The father does not even give him time to say, “Make me as one of thy hired servants.” He lets him say, “I have sinned against heaven and before thee, and am no more worthy to be called thy son;” but no more, for he is on his neck kissing him. How can he say, “Make me a hired servant,” when the father is on his neck, producing the consciousness that he was a son?

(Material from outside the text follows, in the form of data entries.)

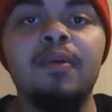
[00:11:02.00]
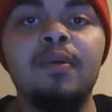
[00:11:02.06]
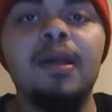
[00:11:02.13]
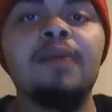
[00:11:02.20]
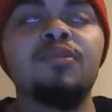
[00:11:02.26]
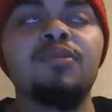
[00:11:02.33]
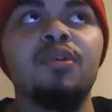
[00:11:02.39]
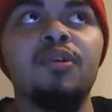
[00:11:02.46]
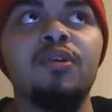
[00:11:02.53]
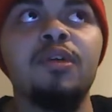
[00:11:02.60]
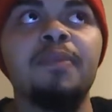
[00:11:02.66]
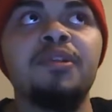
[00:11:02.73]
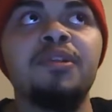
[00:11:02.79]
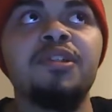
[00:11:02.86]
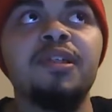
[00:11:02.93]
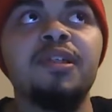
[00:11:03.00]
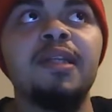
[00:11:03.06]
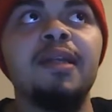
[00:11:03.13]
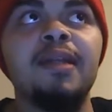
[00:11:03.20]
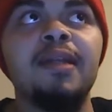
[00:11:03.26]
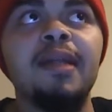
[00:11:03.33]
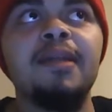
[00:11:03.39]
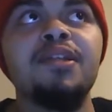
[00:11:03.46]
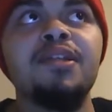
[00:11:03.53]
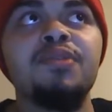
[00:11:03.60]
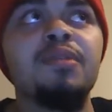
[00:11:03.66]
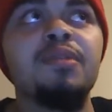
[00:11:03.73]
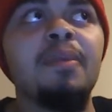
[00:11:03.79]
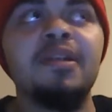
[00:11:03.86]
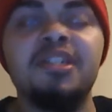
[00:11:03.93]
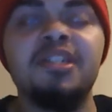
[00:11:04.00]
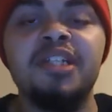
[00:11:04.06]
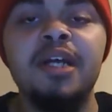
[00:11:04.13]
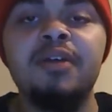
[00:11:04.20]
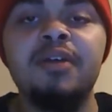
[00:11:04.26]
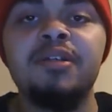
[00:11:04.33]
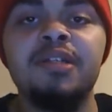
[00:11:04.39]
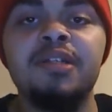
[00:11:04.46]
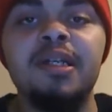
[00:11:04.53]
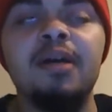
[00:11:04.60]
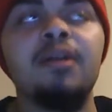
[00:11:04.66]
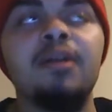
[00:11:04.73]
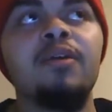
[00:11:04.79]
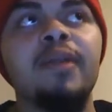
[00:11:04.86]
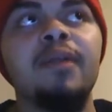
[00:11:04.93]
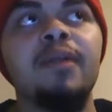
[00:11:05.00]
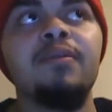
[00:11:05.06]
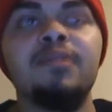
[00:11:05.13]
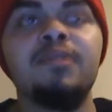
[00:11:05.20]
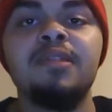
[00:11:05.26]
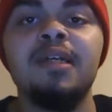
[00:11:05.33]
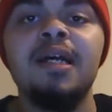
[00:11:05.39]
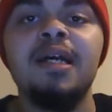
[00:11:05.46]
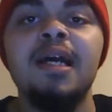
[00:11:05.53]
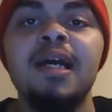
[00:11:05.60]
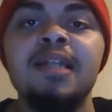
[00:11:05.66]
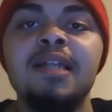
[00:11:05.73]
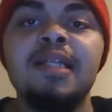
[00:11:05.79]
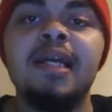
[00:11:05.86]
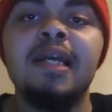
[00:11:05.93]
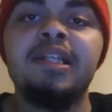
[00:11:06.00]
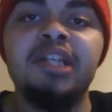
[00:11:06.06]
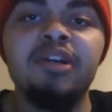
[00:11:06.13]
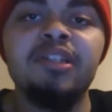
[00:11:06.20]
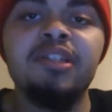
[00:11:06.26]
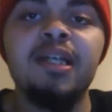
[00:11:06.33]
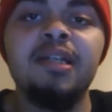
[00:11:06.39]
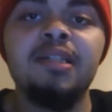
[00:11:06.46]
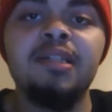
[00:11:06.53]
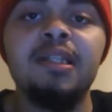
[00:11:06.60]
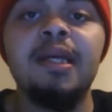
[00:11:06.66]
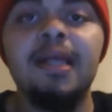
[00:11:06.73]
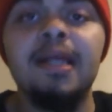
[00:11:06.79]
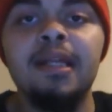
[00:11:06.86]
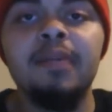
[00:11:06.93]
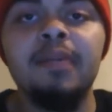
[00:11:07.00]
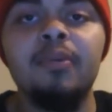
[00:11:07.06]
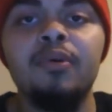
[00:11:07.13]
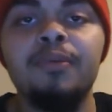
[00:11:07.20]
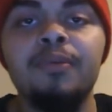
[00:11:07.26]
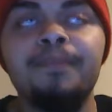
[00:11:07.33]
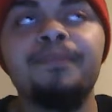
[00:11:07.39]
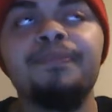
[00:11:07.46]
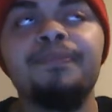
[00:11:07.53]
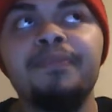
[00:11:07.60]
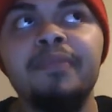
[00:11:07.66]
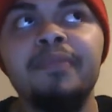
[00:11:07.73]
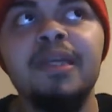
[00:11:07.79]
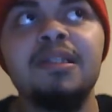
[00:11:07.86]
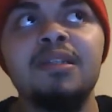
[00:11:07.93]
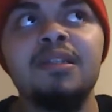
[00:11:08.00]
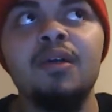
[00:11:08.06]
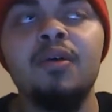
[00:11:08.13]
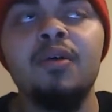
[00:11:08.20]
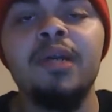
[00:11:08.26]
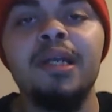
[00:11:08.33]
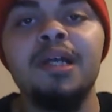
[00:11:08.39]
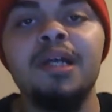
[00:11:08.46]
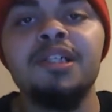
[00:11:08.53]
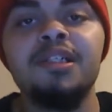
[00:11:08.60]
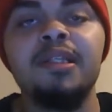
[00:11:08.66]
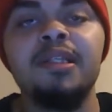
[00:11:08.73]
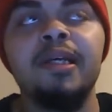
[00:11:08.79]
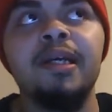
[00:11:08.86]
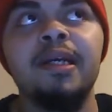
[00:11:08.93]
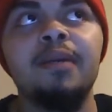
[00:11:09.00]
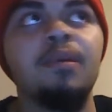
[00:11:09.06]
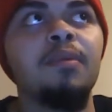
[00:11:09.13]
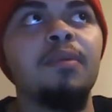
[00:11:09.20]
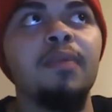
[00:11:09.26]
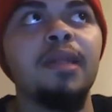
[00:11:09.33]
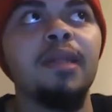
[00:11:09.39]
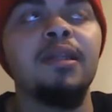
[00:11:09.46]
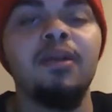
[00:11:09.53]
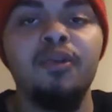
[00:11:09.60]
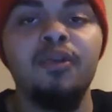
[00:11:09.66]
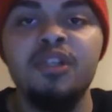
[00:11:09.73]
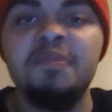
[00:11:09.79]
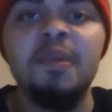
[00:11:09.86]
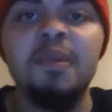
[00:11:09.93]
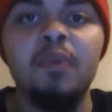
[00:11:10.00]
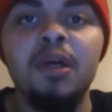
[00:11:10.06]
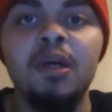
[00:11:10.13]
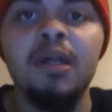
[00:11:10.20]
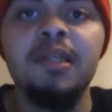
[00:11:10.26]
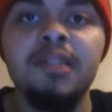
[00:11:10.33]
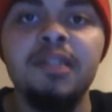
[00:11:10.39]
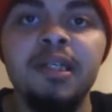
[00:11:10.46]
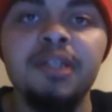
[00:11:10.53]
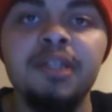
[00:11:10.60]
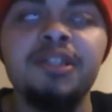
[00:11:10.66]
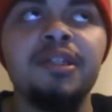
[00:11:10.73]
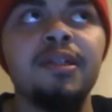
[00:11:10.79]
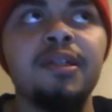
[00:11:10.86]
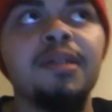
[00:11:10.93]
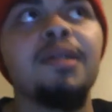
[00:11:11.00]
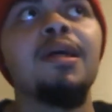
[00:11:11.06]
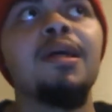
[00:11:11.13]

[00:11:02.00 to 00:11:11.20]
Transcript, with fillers: when I was growing up and shit. They they just use a bunch of chairs and shit now. I know they don't take chair shots to the head anymore because the whole concussion thing and the, like the Chris Benoit incident and shit.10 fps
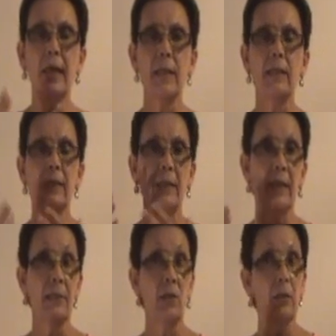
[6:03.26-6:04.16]
take it that
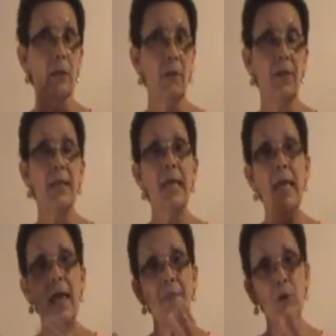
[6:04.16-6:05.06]
they didn't love it.
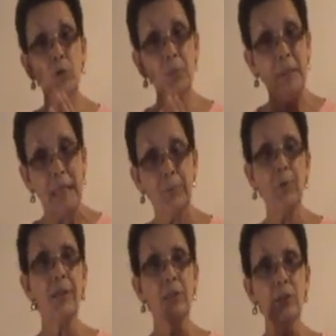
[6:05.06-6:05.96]
And those
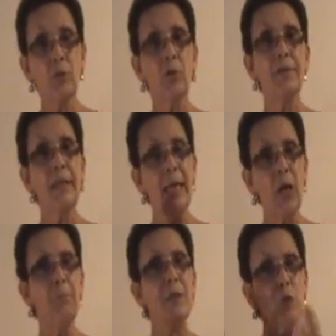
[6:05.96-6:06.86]
people that saw it, they
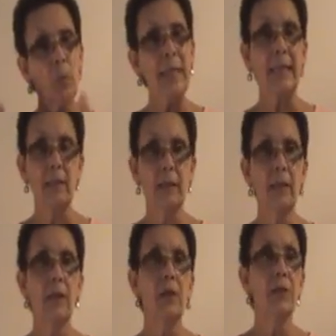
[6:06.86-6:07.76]
helped me tweak it
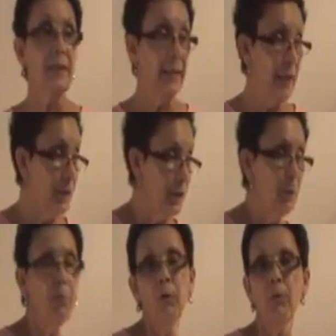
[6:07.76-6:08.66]
to get it to
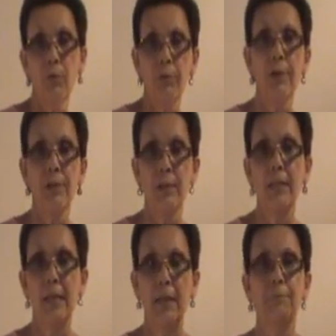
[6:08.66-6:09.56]
the point where it is
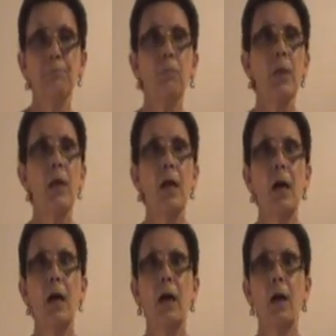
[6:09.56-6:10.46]
today.
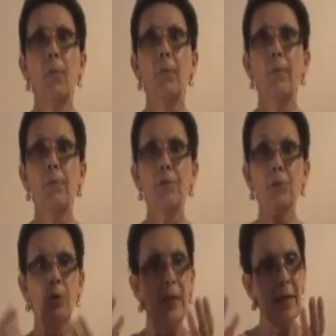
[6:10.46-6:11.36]

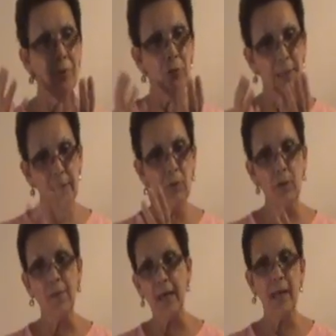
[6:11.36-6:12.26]
So after I did
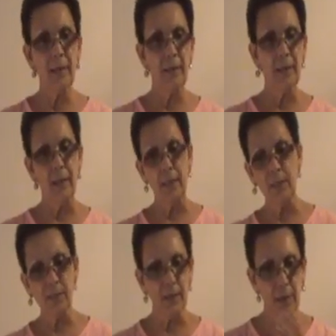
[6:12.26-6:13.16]
all that, and I
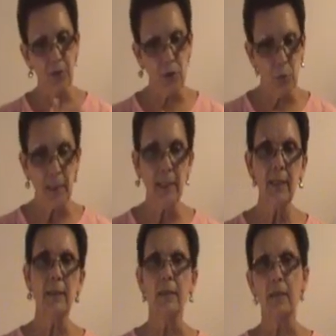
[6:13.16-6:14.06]
decided to tweak
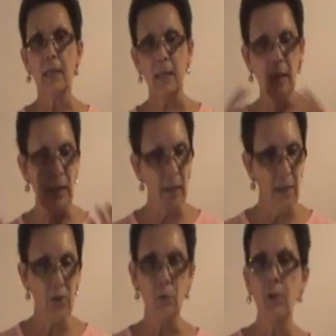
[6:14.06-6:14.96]
it, and I
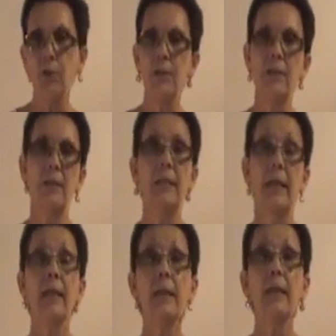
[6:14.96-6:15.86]
got it to where it is
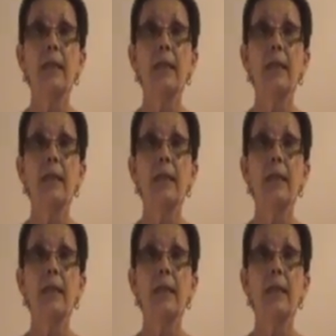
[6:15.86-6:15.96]
today,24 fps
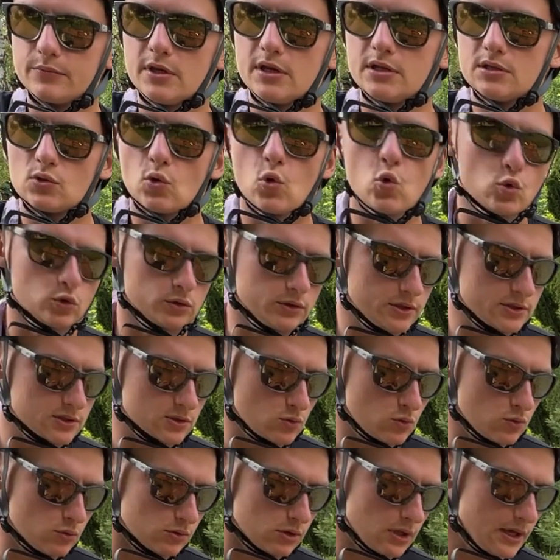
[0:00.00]
that's
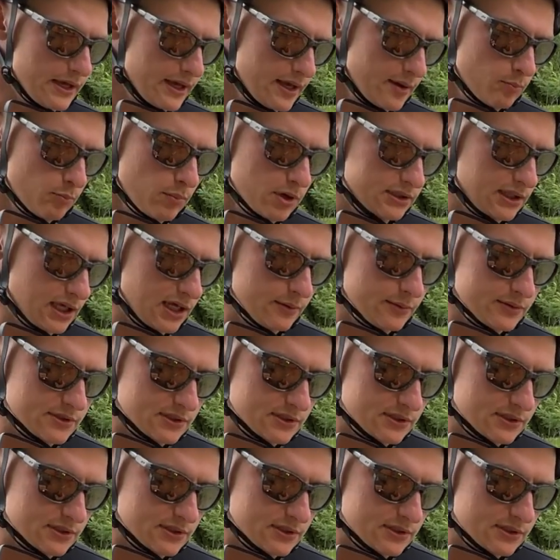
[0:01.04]
cool. But I'm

“But the father said to his servants, Bring forth the best robe, and put it on him; and put a ring on his hand, and shoes on his feet; and bring hither the fatted calf, and kill it, and let us eat, and be merry.” He brings us into the house where the servants are, with nothing less than all the honor He can put upon us. His love welcomes us while in our rags, but here the same love acts in another way. He introduces us into the house as He would have us be there, with His mind expressed about the value of a son. “We read here the description of the fatted calf, the best robe, the ring, and the feast. There are, perhaps, some who would think it humility to be a servant in the house. Now it is not; it is only ignorance of the Father’s mind. I read, “that he might show the exceeding riches of his grace in his kindness towards us through Christ Jesus.” Now if you begin at that end—the Father’s mind and grace—would it have been worthy of Him to have put us in the house with a constant memorial of our sin and shame, of our former dishonor and degradation? If there was any sense of shame—the merest trace of the far country —would it have been worthy of the Father? No! “The worshipper once purged has no more conscience of sins.” The condition that finds its place in God’s house must be worthy of God. It would be an evil thing to doubt this love, as it would have been an evil thing in the prodigal, when the father was kissing him, to say, I have the rags of the far country upon me. Did he then think of his rags as a reason why there should not be that expression of the love which was in the heart of his father? Then when I see the character Christ gives me of what God is towards me as a sinner, the doubts of my heart are silenced before such grace.